2.1.1 Observation (I). Super-resolution is different from conventional neural networks like image classification. Traditionally, in the process of forward inference, the feature map size of the next layer decreases, and the amount of data decreases gradually. However, in super-resolution, the amount of data of the output feature map in each layer does not decrease and occasionally increases. In addition, the input feature map processed by SR is generally much larger than that of other CNNs. For instance, the FSRCNN network takes 1080p images as input for the SR system, getting many inter-layer output data. First, the inter-layer data induces a serious data interaction problem to deploy the SR on FPGA, as shown in Table 1. Moreover, such output data of each layer causes high-memory-access power and reduces the system's overall performance. Furthermore, storing all intermediate data on-chip requires a significant memory resource, and it is challenging to find a current FPGA solution to meet the requirement.

## 2.2 Deconvolution

In a convolution neural network, there are two types of sampling units: down-sampling and upsampling. For example, pooling is the down-sampling unit. On the contrary, deconvolution belongs



Fig. 1. An example of deconvolution operation. For the enlarged input feature map, the blue, green, and gray boxes indicate the valid data from the original input feature map, the interpolated "0" value, and the padding data, respectively.

to the up-sampling unit, which is used to enlarge the input feature map. With different scaling factors, output feature maps with different sizes can be obtained. The deconvolution unit is common in neural networks such as super-resolution [12] and **Generative Adversarial Networks** (GANs) [46]. The deconvolution layer on hardware is typically developed via interpolation to enlarge the input feature map. The enlarged input feature map is then processed by the traditional convolution method to obtain the final output feature map. Consequently, deconvolution computation is much larger than convolution computation due to input and kernel size enlargement. Figure 1 indicates the computation flow of deconvolution, where the width and height of the input feature map are 2, and the scaling factor is set to 2 (i.e., double the size of the input feature map). Initially, the input feature map is filled with "0" to get an enlarged input feature map with the size of  $6 \times 6$ . Then, a  $3 \times 3$  convolution is carried out to obtain the output feature map with the size of  $4 \times 4$ , twice larger than the original input feature map.

2.2.1 Observation (II). The above implementation is inefficient since a large number of "0" values should be inserted into the input feature map.

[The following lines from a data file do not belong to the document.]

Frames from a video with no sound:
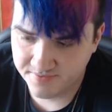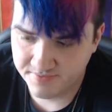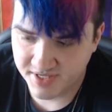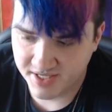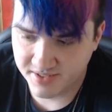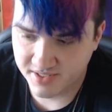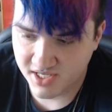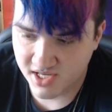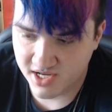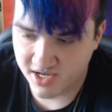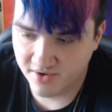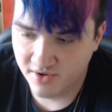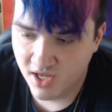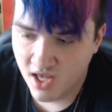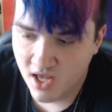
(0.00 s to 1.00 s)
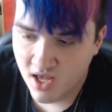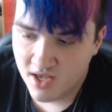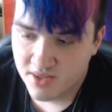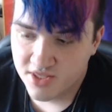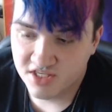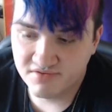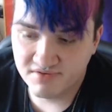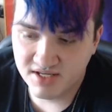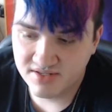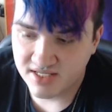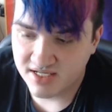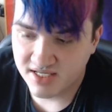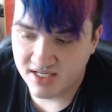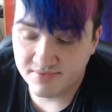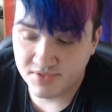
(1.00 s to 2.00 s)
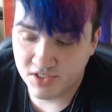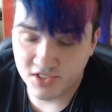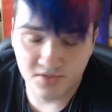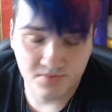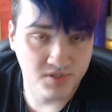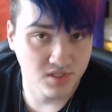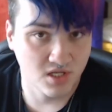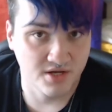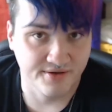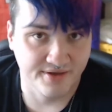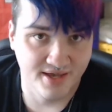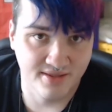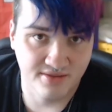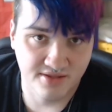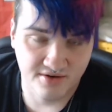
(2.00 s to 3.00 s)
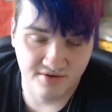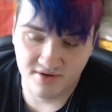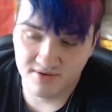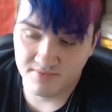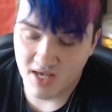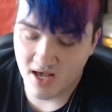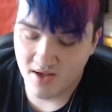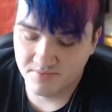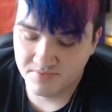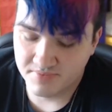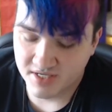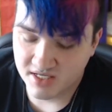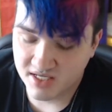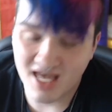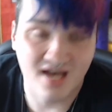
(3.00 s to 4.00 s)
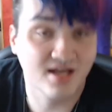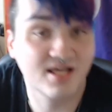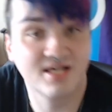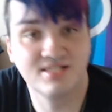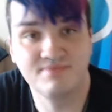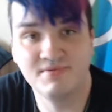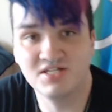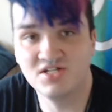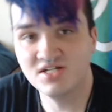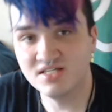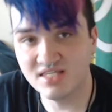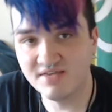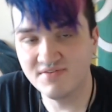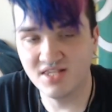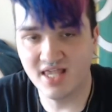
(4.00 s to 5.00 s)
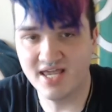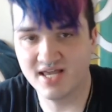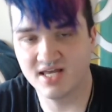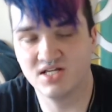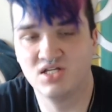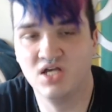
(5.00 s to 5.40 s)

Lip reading: But, you know, this video is ending up super long again, though. But yeah, guys, make sure you leave a like.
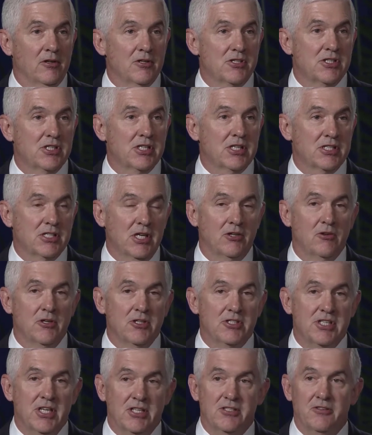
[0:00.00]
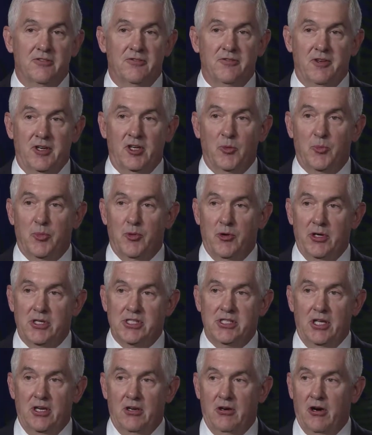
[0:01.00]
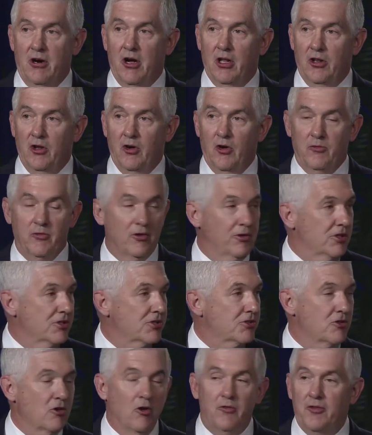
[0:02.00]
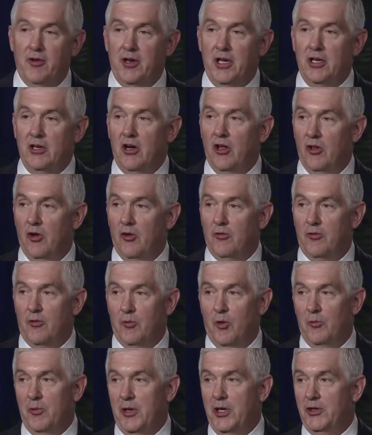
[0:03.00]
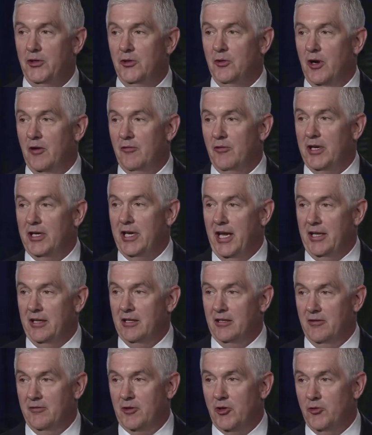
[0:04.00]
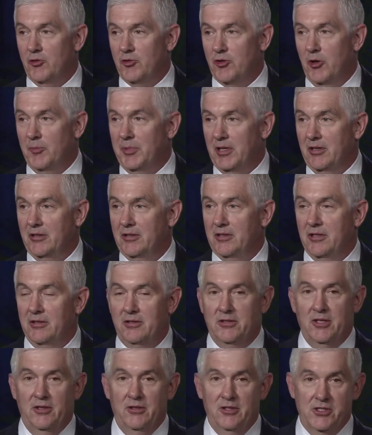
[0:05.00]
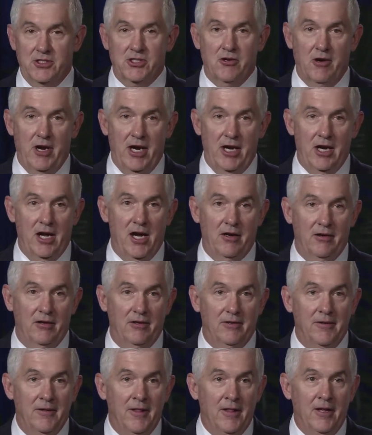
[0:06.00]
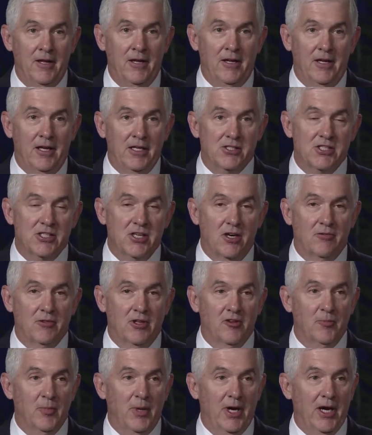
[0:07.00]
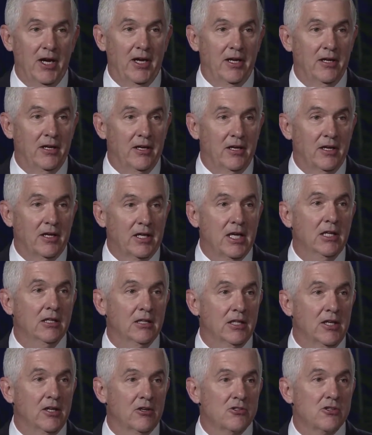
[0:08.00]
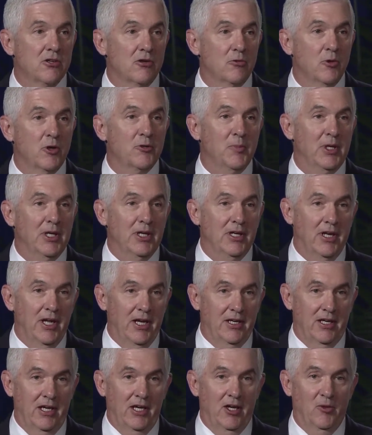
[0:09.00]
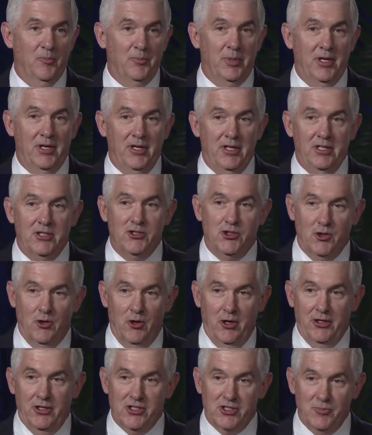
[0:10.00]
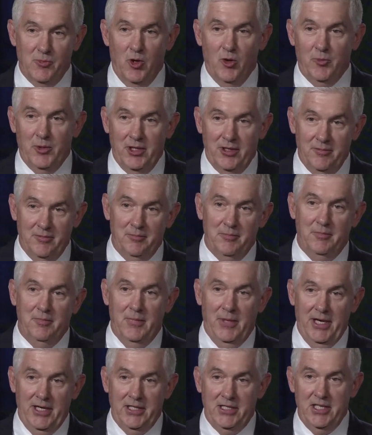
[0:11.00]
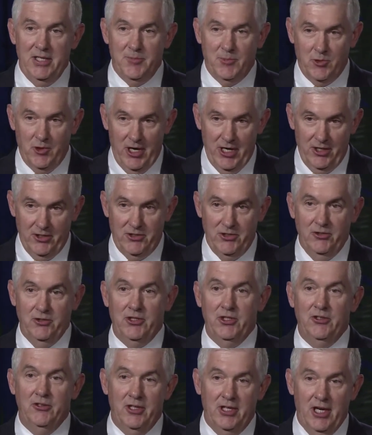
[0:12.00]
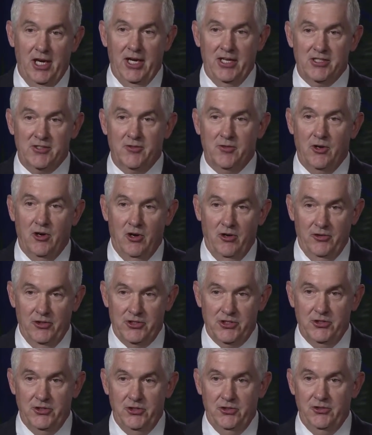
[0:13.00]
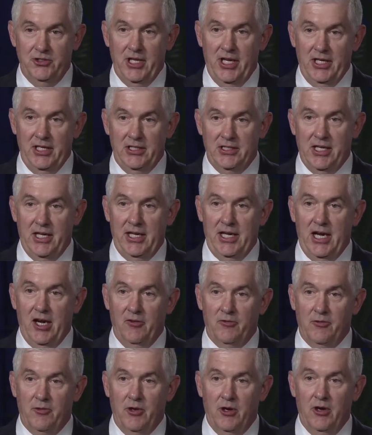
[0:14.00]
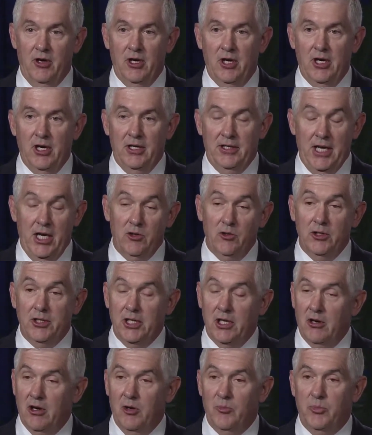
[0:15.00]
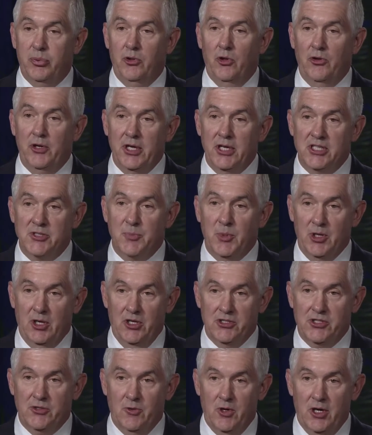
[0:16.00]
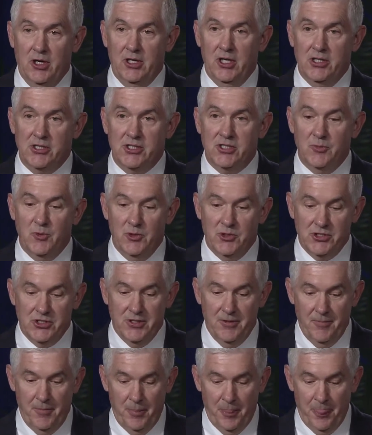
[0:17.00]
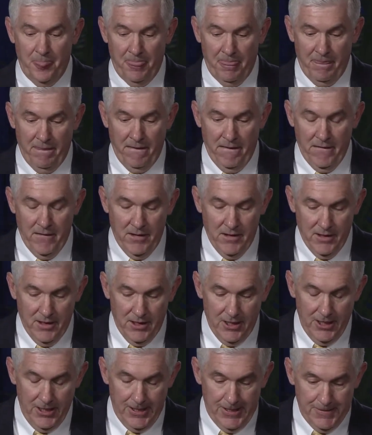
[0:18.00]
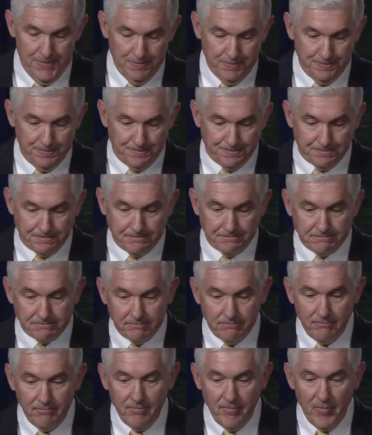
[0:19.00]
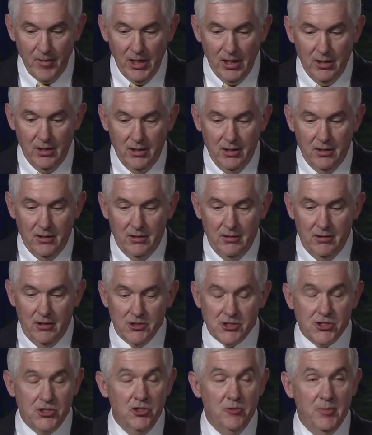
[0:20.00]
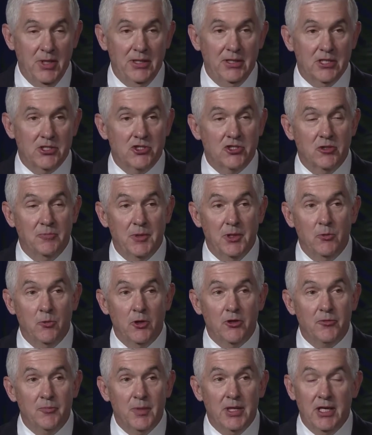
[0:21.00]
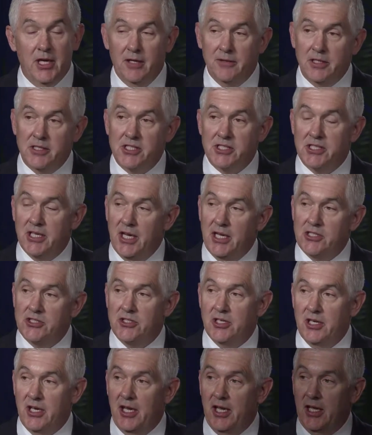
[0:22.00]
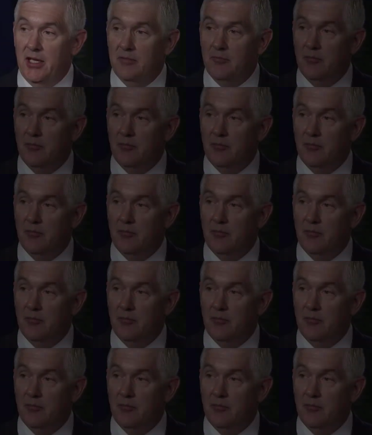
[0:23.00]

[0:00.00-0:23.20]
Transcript: are 600 sets of fingerprints that are all over this trophy and all over what we do every day that have contributed to, to this great honor. And several of my key leaders are with me today to help uh, enjoy this moment and my deep gratitude to you guys for all that you do day in, day out for our, not only our employees, but also our customers. Um, there's two men that should be with me on the stage today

The inserted "0" is recognized as invalid computation to the final results. As shown in Figure 1, the proportion of invalid computation is as high as 52.1%. In this article, we discuss the optimization of inserted "0" rather than the optimization of "0" value brought by the padding operation. In addition, the larger scaling factor will induce more invalid computations. Here, the critical issue is eliminating the invalid computation of the deconvolution layer to improve the computation efficiency.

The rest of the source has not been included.